Will the Financial Advice Market Review succeed where previous attempts to close up the widening advice gap have failed?

14 August 2015

So HM Treasury has finally recognised that the ‘advice gap’ that already existed pre-RDR has widened considerably since 1st January 2013. The FCA has been grappling with the issues of defining and regulating less onerous (ad therefore more affordable) forms of regulated financial advice for the last 2.5 years since payment for advice via new product sales commissions was banned. The last vestiges of a pre-RDR world will cease on 6th April 2016 when trail commission on legacy business stops being paid.

The free guidance service set up to support Pension Freedoms-linked decision-making was a sticking plaster designed to patch a specific at-retirement advice gap created by the ending compulsory annuity purchasing at retirement announced by George Osborne back in April 2014.

Hard analysis of the financials of IFA firms post-RDR present some cold-hard realities. The Cass Business School report entitled ‘Challenge & Opportunity – The Impact of the RDR on the UK Market for Financial Advice’ makes for worrying reading. The average adviser expects to garner £1,500 from each of roughly 150 clients to sustain the £220,000 per year of gross revenue required to function profitably given all the regulatory and administrative costs and normal business operational expenses they must cover. With fees averaging roughly 1% of assets that implies that the average IFA client will need £150,000 or more of investable assets. We also know there are just over 850,000 people living in the UK with this amount at their disposal for investment. So far so worrying. Where does that leave the other 30 million of us employed and of working age in the UK unable to afford an adviser?

Well the answer right now appears to be that we are increasingly fending for ourselves and it is perhaps no surprise that the Direct to Consumer market has been booming so that by the end of 2015 D2C platforms could well hold £140bn of our assets. Assets Under Management on D2C platforms is still growing at a rate of about 20% per annum year on year.

So is the number of financial advisers still trading 2.5 years on from RDR falling correspondingly and at the rates that were reported frequently during 2013? The reported figures don’t present a clear picture. Although there was an initial fall from 40,000 to 31,000 advisers during 2013, the numbers seem to have stabilised since with only bank-based advisers being at least halved as a result of tighter RDR-lined regulations forcing them out of business. The last two years have also seen a marked increase in migration from full IFA to Restricted Advice status simultaneous with a swelling of consolidator networks like Tavistock and Succession. But will networks-led consolidation hasten a reduction in actual numbers of advisers? The jury is still out.
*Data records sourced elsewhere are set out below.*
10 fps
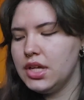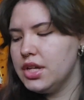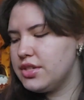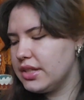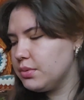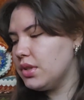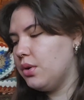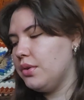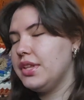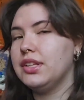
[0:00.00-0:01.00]
So that's what the
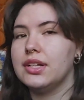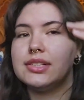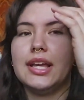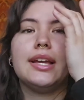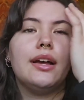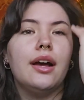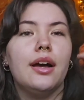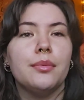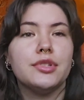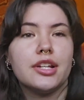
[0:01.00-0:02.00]
whole thing looks like.
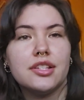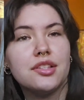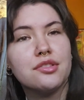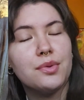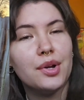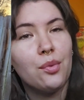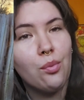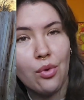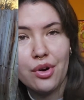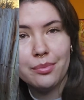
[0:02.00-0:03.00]
Texas is quite a
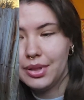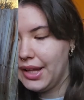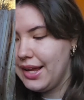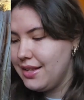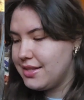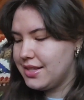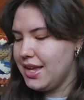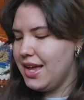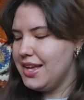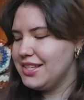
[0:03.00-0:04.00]
warm place,
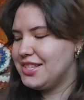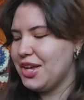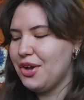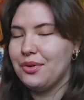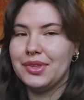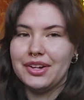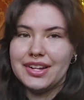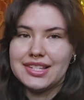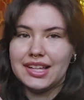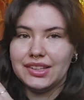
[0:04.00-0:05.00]
so there
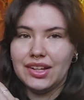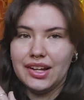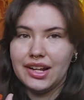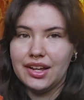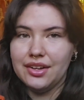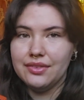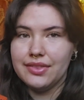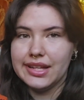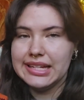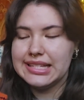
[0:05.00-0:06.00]
is a lot of
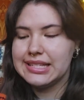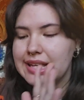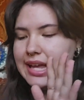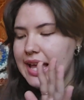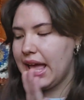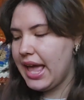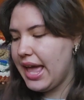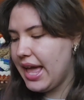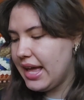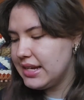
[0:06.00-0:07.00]
this.
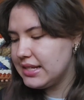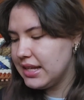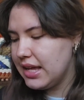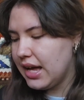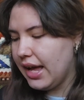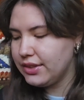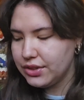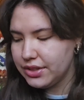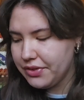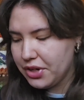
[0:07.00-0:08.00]
And I
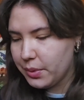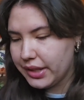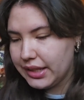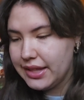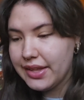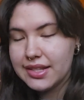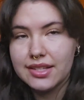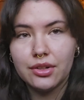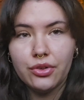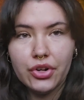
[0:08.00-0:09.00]
learned very quickly that
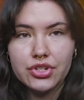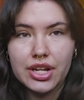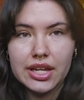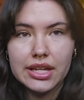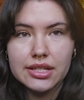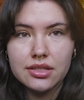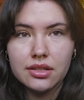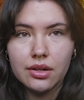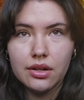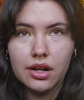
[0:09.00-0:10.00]
single crochet is
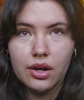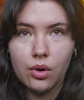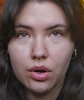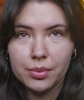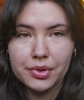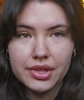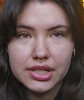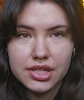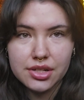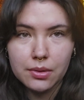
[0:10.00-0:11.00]
a horrible thing
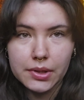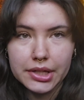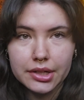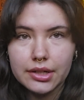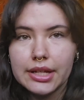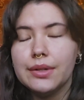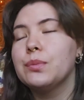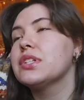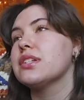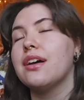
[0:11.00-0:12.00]
to do all year. It
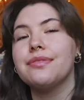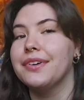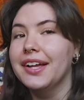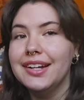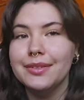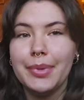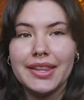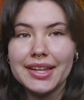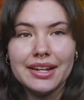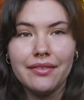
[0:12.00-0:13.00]
was not fun by
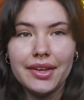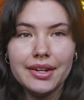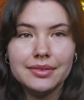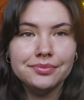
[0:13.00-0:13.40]
the end of it.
We are certainly seeing the real turmoil that RDR has unleashed playing out in the troubles of some consolidator networks, most notably Sesame which has been losing many of the successful and profitable wealth managers that it might have hoped to hold onto. Many are migrating back to Direct AR status. The problem of consolidating IFAs is that networks’ compliance costs and risks rose exponentially as more and more adviser firms are brought into the network because you have to gear the back office systems and compliance overheads to the lowest common denominator. For well organised wealth managers it all starts to feel too slow, bureaucratic and expensive. Big is not necessarily beautiful in the advice world. But amid all this turmoil it is far from clear whether adviser numbers are actually falling or indeed whether advisers operating today have less client assets on their books.
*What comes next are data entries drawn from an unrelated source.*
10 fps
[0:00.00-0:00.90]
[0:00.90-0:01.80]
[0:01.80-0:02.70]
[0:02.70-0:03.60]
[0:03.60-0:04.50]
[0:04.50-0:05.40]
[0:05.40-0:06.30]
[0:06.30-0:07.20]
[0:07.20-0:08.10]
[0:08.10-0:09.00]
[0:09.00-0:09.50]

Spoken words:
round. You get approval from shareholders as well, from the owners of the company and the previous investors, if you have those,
However it is clear that HMT and the FCA would like to see many more of us getting access to affordable, regulated financial advice. So much so that they are doing extensive consumer market research over the next few months to try to understand what’s really going on. It will report back its findings and recommendations before the Spring Budget 2016.

Will the Government finally find a definition and regulatory regime for Simplified Advice or will they continue to leave adviser firms with market-limiting levels of risk, as well as rising costs of that risk and regulatory compliance? We will have to wait seven months to find out for sure.